Stored items from a collection:
* * * * * * *
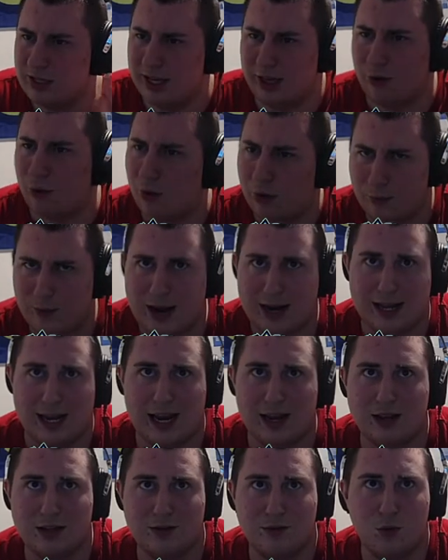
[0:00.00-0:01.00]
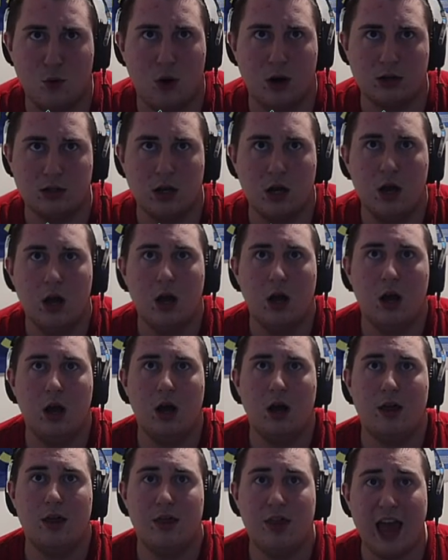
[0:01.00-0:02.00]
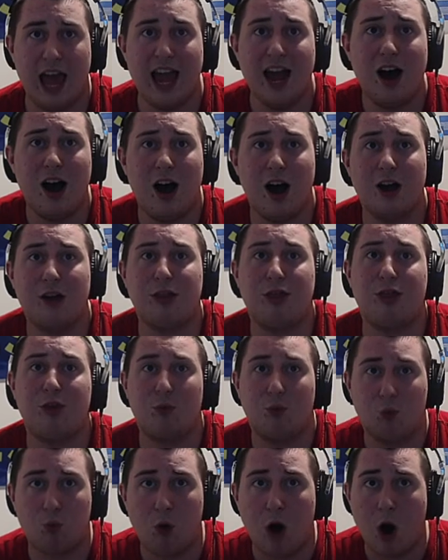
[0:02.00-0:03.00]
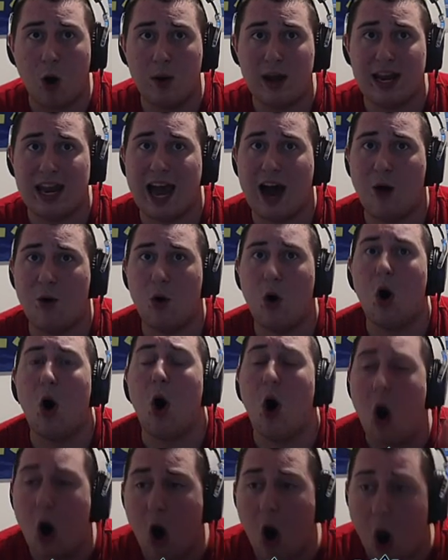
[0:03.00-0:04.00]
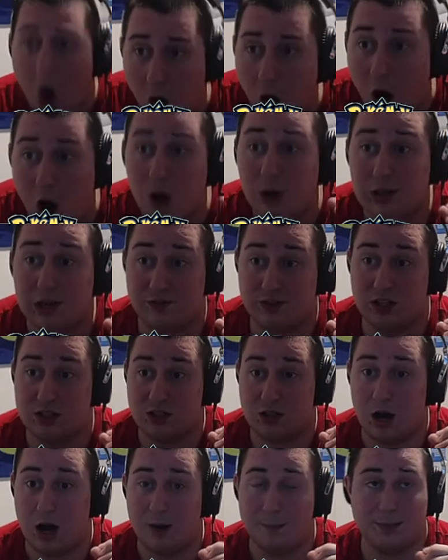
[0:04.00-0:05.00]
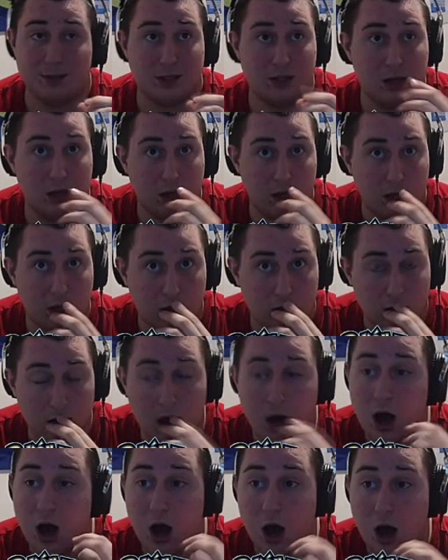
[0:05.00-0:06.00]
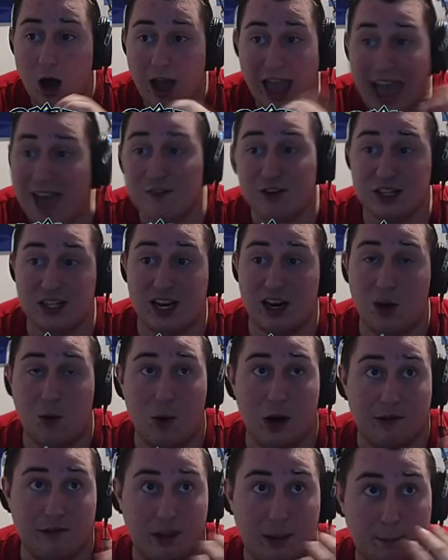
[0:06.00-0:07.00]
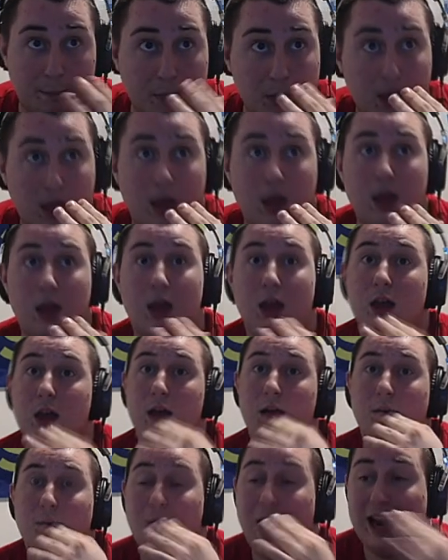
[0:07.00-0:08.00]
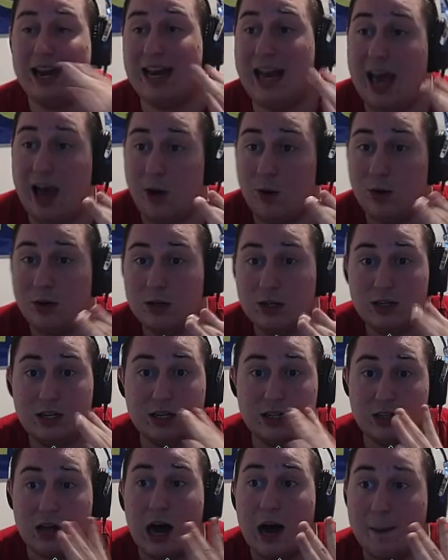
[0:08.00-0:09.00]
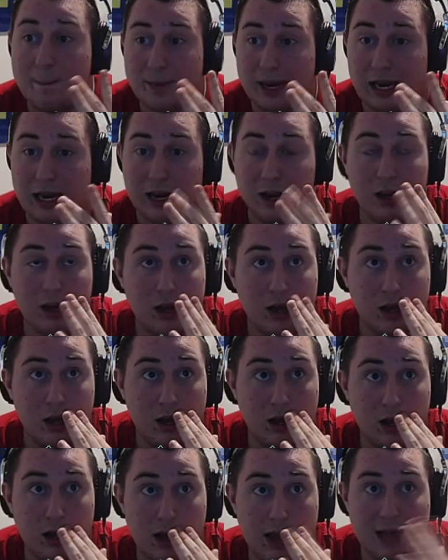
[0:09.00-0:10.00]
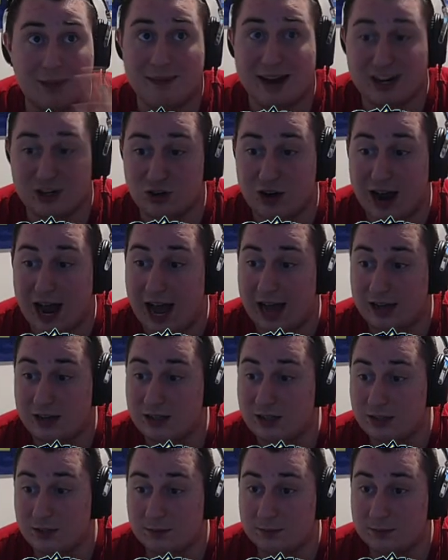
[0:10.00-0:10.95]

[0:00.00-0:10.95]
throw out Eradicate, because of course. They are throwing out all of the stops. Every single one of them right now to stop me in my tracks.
* * * * * * *
§ **How to complete this task**: Nothing but an exact repeat of the records, pictures excluded, belongs in the answer.

§ **Solution to this exercise**:
[0:00.00-0:01.00]
[0:01.00-0:02.00]
[0:02.00-0:03.00]
[0:03.00-0:04.00]
[0:04.00-0:05.00]
[0:05.00-0:06.00]
[0:06.00-0:07.00]
[0:07.00-0:08.00]
[0:08.00-0:09.00]
[0:09.00-0:10.00]
[0:10.00-0:10.95]

[0:00.00-0:10.95]
throw out Eradicate, because of course. They are throwing out all of the stops. Every single one of them right now to stop me in my tracks.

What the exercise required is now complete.